Tim memulai dengan getaran 100 megahertz, atau 100 juta siklus per detik, yang mereka perkirakan akan menjadi frekuensi getar alami cangkang, berdasarkan apa yang diketahui dari sifat fisik virus.
Ketika mereka mengekspos virus ke gelombang ultrasonik 100 MHz, getaran alami virus pada awalnya tidak dapat dideteksi. Tetapi dalam sepersekian milidetik getaran eksternal, beresonansi dengan frekuensi osilasi alami virus, menyebabkan cangkang dan paku melengkung ke dalam, mirip dengan bola yang lesung saat memantul dari tanah.
Saat para peneliti meningkatkan amplitudo, atau intensitas, getaran, cangkang bisa patah – sebuah fenomena akustik yang dikenal sebagai resonansi yang juga menjelaskan bagaimana penyanyi opera dapat memecahkan gelas anggur jika mereka bernyanyi pada nada dan volume yang tepat. Pada frekuensi yang lebih rendah dari 25 MHz dan 50 MHz, virus menekuk dan memecah lebih cepat, baik di lingkungan simulasi udara, dan air yang kepadatannya serupa dengan cairan di tubuh.
“Frekuensi dan intensitas ini berada dalam kisaran yang aman digunakan untuk pencitraan medis,” kata Wierzbicki.
Untuk menyempurnakan dan memvalidasi simulasi mereka, tim bekerja sama dengan ahli mikrobiologi di Spanyol, yang menggunakan mikroskop gaya atom untuk mengamati efek getaran ultrasound pada jenis virus corona yang ditemukan secara eksklusif pada babi. Jika ultrasound dapat secara eksperimental terbukti merusak virus korona, termasuk SARS-CoV-2, dan jika kerusakan ini terbukti memiliki efek terapeutik, tim membayangkan bahwa ultrasound, yang sudah digunakan untuk memecah batu ginjal dan melepaskan obat melalui liposom, mungkin dimanfaatkan untuk mengobati dan mungkin mencegah infeksi virus corona. Para peneliti juga membayangkan bahwa miniatur transduser ultrasound, yang dipasang ke ponsel dan perangkat portabel lainnya, mungkin mampu melindungi orang dari virus.

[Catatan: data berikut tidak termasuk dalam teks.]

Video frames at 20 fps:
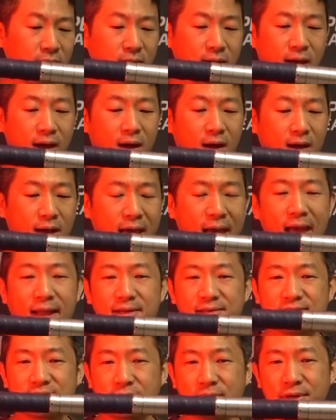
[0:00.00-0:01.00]

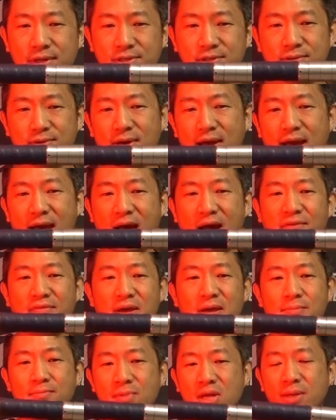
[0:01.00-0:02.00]
And it's going to have
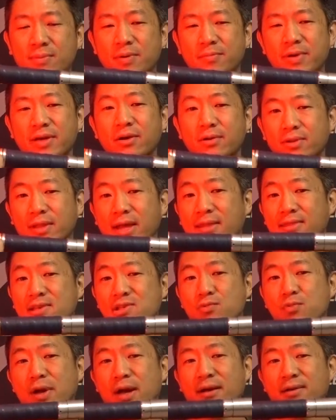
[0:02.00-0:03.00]
a minimum hilt length
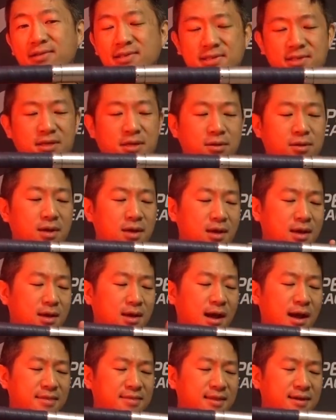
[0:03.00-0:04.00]
as well. So
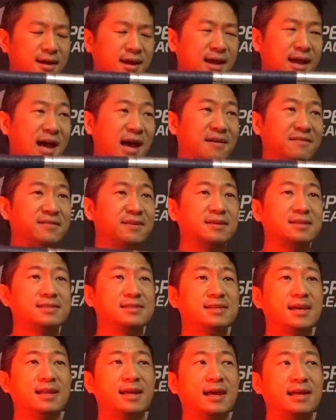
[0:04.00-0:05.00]
I think I have it
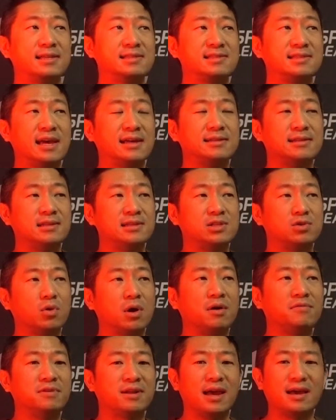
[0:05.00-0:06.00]
set at 10 to
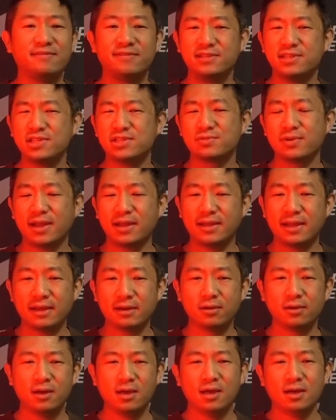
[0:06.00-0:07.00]
12.5 inches right
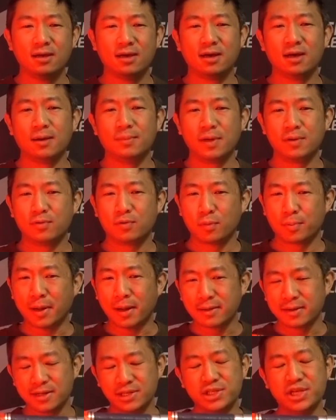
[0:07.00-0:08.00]
now, but we're
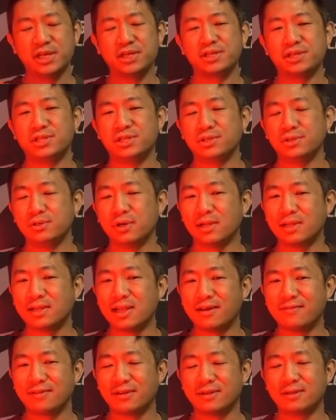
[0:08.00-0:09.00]
probably going to change it to
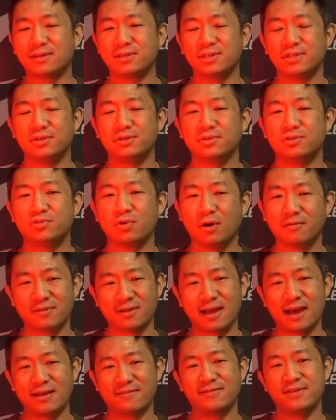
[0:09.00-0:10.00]
11 to
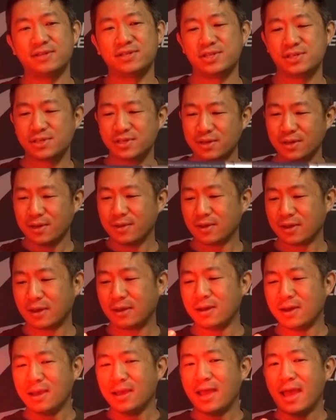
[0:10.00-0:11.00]
12.5 inches.
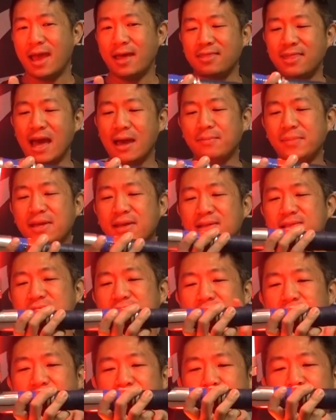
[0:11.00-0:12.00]
Okay, and that
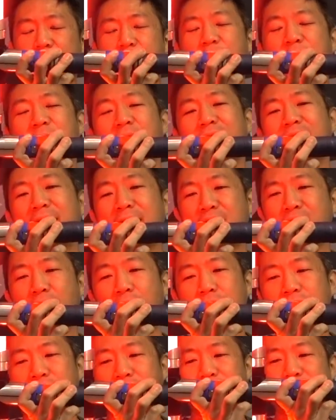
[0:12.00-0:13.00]
means grippable length
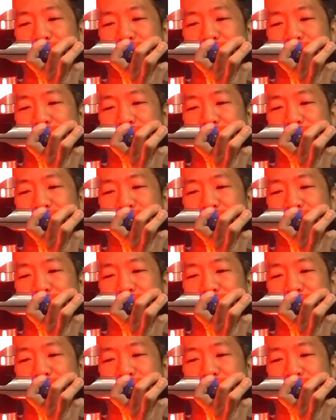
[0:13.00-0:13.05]
only.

Wierzbicki menekankan bahwa masih banyak penelitian yang harus dilakukan untuk memastikan apakah USG dapat menjadi pengobatan yang efektif dan strategi pencegahan terhadap virus corona. Saat timnya bekerja untuk meningkatkan simulasi yang ada dengan data eksperimental baru, ia berencana untuk membidik mekanisme spesifik dari novel tersebut, virus SARS-CoV-2 yang bermutasi dengan cepat.
“Kami melihat keluarga virus corona secara umum, dan sekarang secara khusus melihat morfologi dan geometri Covid-19,” kata Wierzbicki. “Potensi adalah sesuatu yang bisa menjadi besar dalam situasi kritis saat ini.”